* **YOUR GOAL**
Reproduce the listing that follows in full. Omit its images.

* **THE DATA**

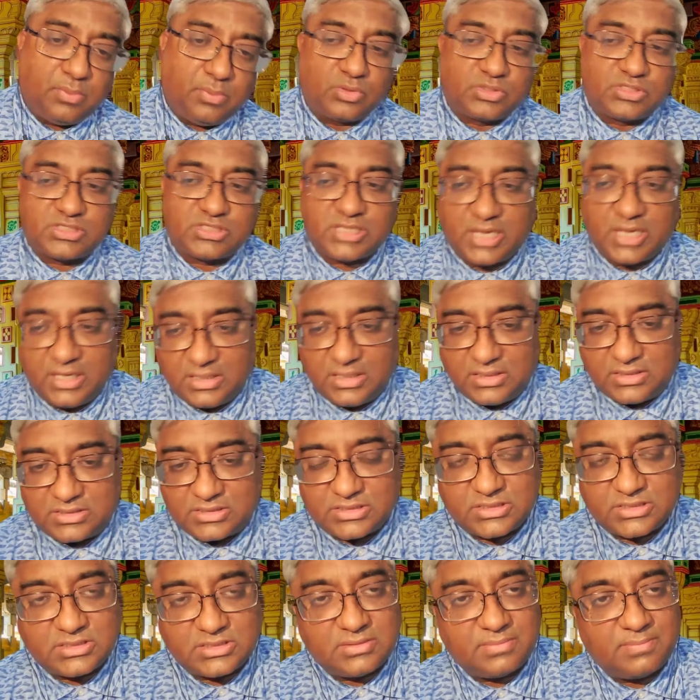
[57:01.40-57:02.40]
both
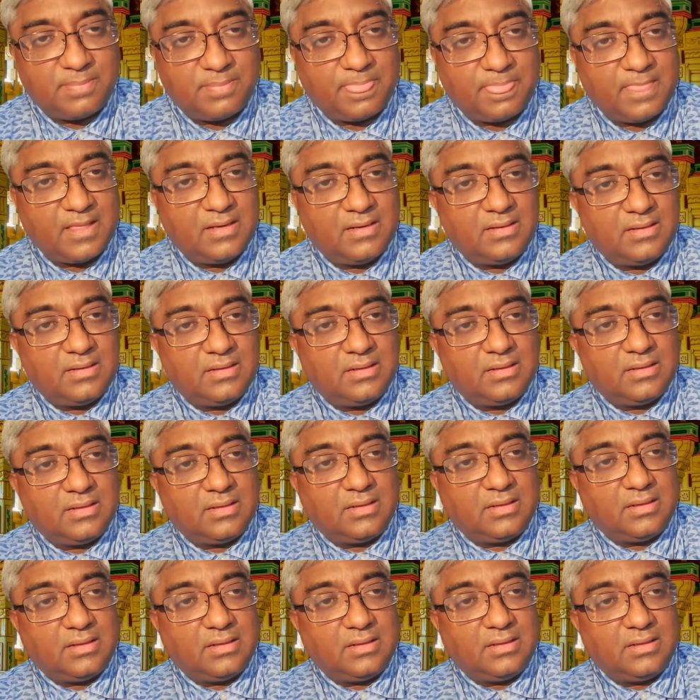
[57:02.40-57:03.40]
sides
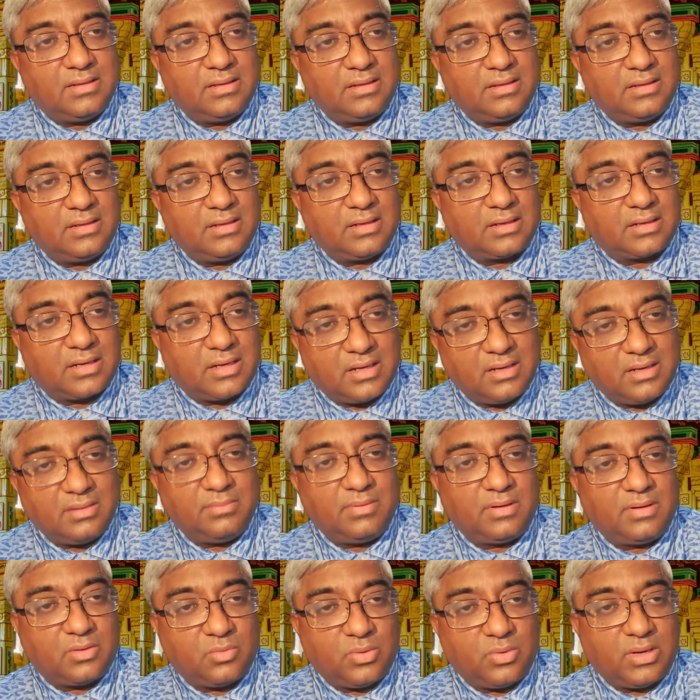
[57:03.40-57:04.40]
in an
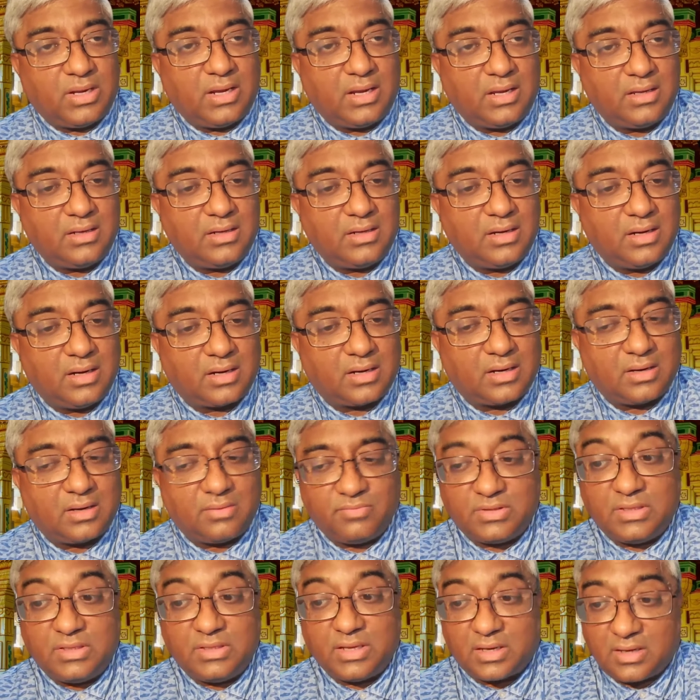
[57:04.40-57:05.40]
academic way,
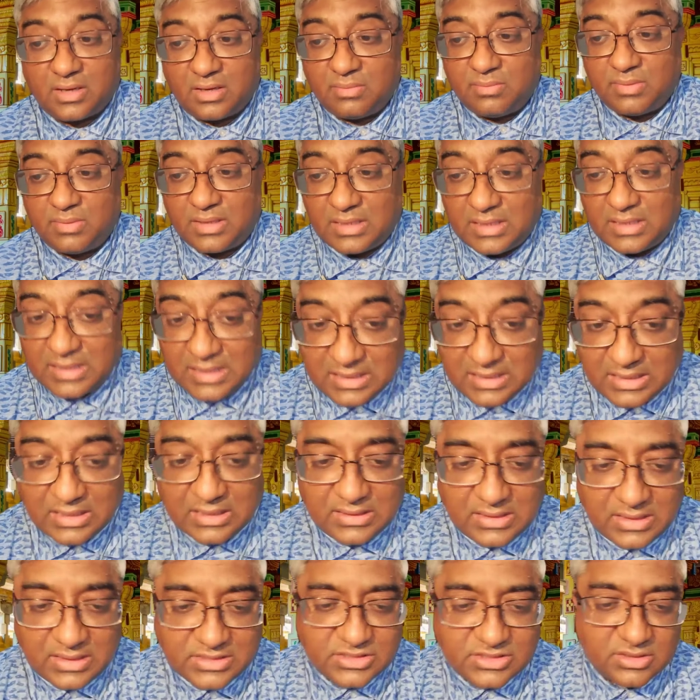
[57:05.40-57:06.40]
with the academic
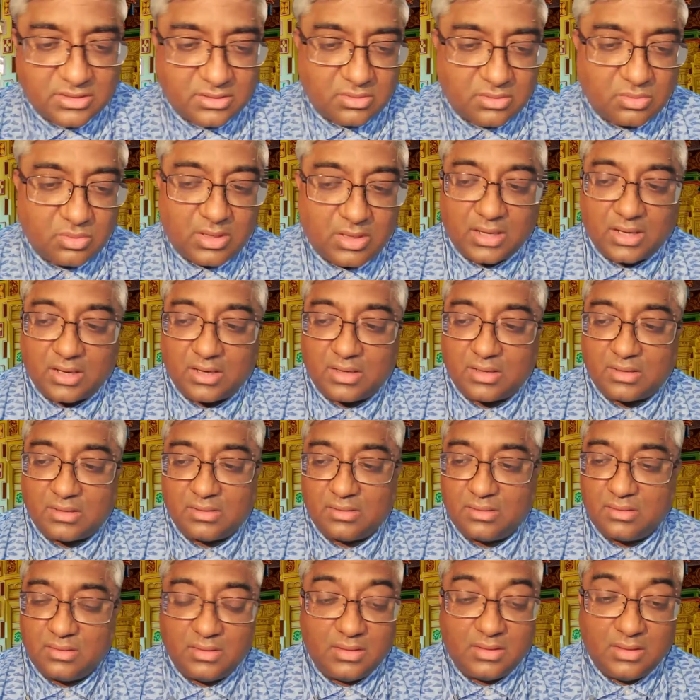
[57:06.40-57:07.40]
rigor that's required
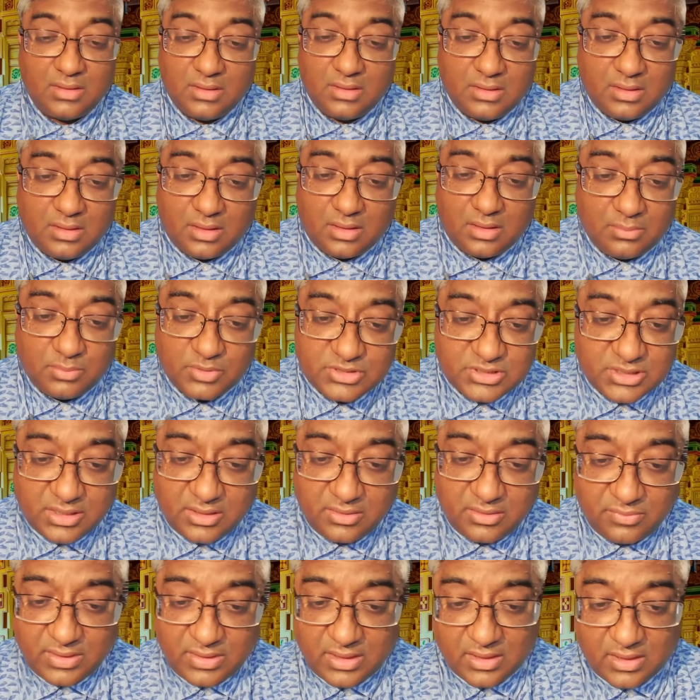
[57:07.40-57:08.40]
almost
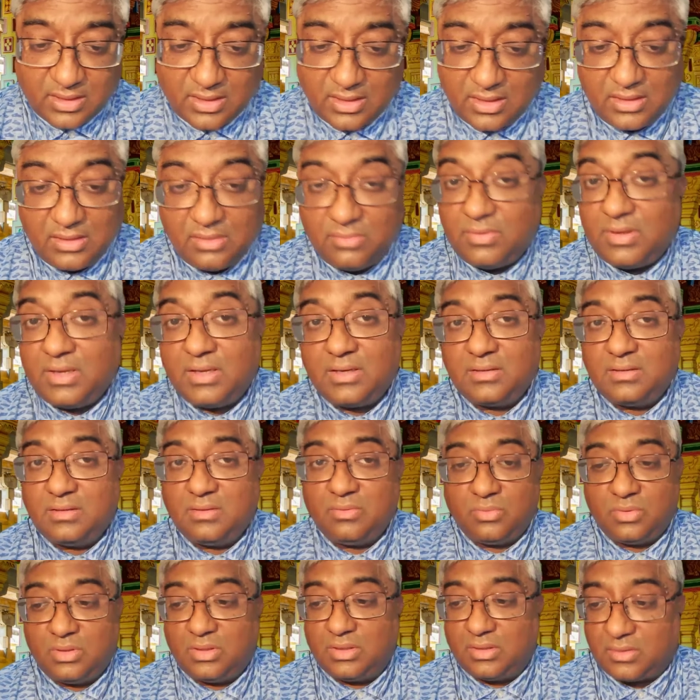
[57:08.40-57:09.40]
anywhere in
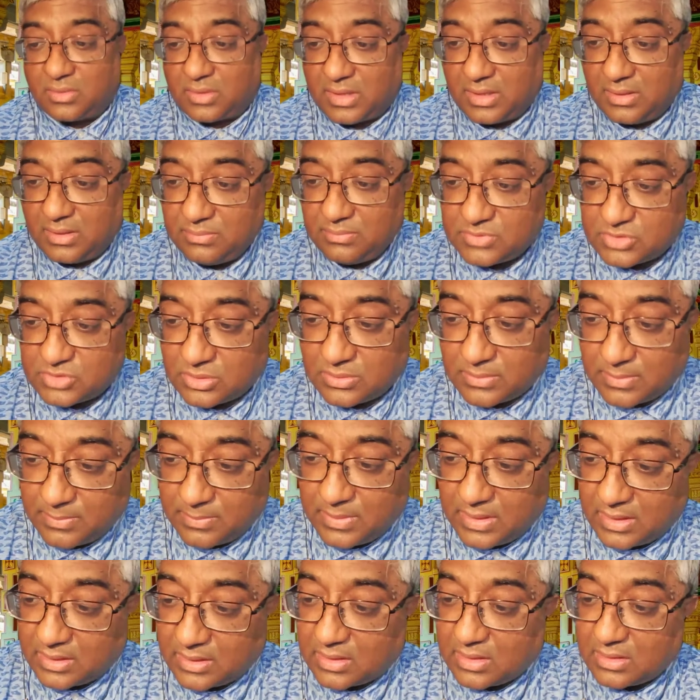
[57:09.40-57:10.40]
the world. Okay, so I
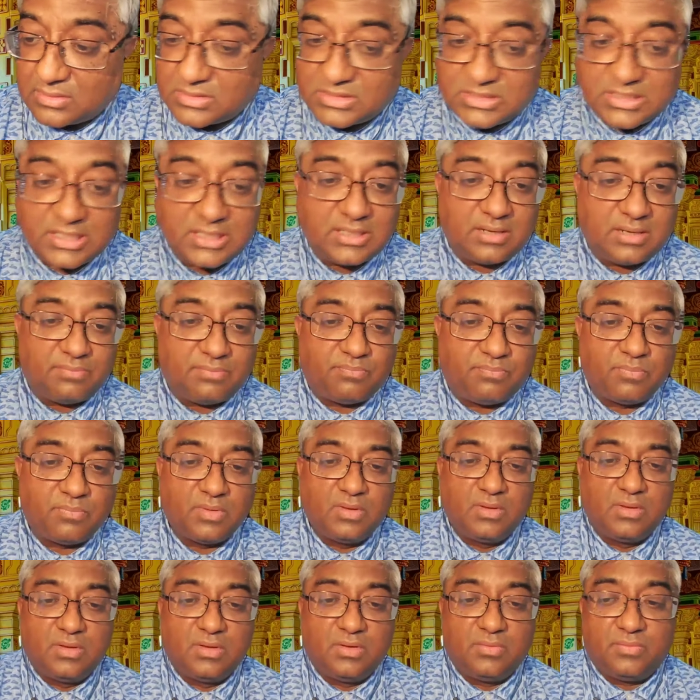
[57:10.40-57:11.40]
mean, I can say that
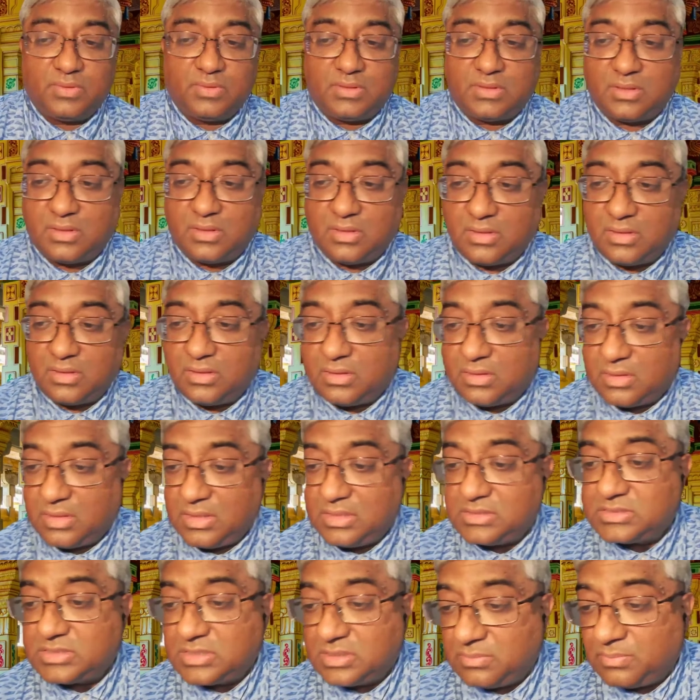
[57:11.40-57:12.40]
with a
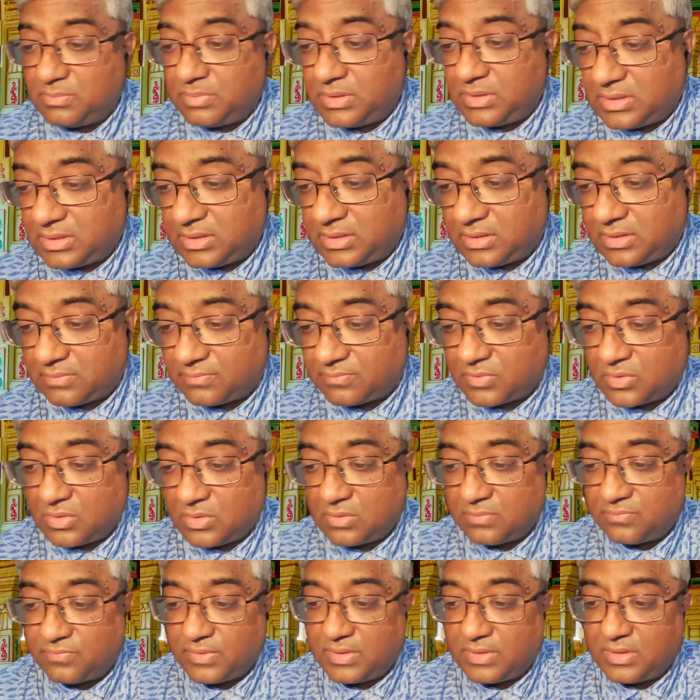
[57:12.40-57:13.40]
reasonable degree of
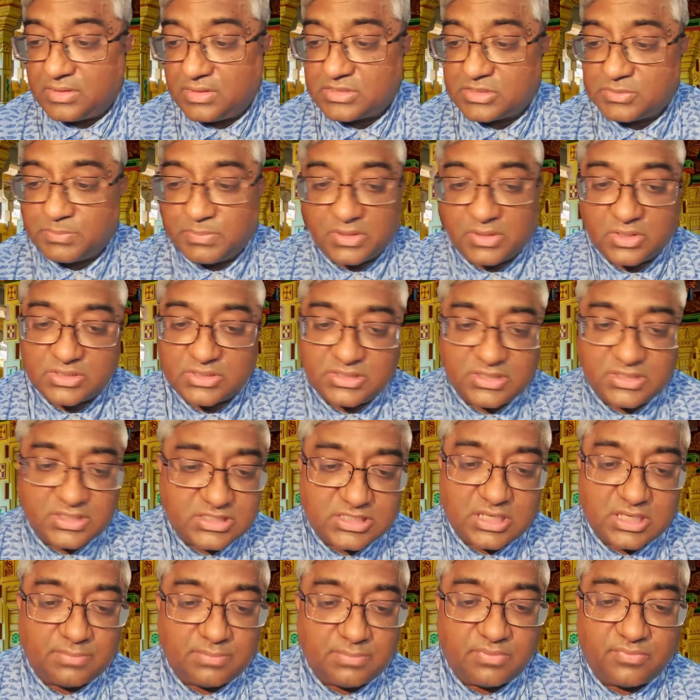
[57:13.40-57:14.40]
confidence, because
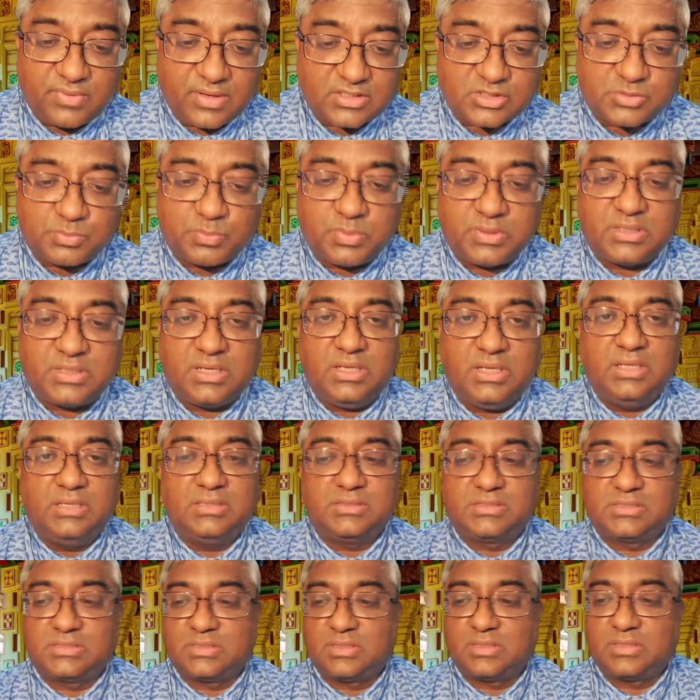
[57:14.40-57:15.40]
this type of
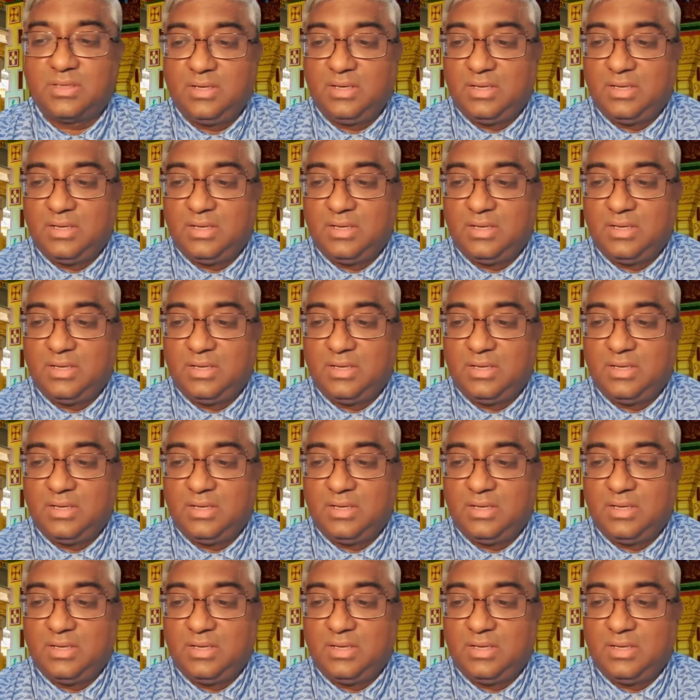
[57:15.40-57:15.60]
expertise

* **SOLUTION TO THE PROBLEM**
[57:01.40-57:02.40]
both
[57:02.40-57:03.40]
sides
[57:03.40-57:04.40]
in an
[57:04.40-57:05.40]
academic way,
[57:05.40-57:06.40]
with the academic
[57:06.40-57:07.40]
rigor that's required
[57:07.40-57:08.40]
almost
[57:08.40-57:09.40]
anywhere in
[57:09.40-57:10.40]
the world. Okay, so I
[57:10.40-57:11.40]
mean, I can say that
[57:11.40-57:12.40]
with a
[57:12.40-57:13.40]
reasonable degree of
[57:13.40-57:14.40]
confidence, because
[57:14.40-57:15.40]
this type of
[57:15.40-57:15.60]
expertise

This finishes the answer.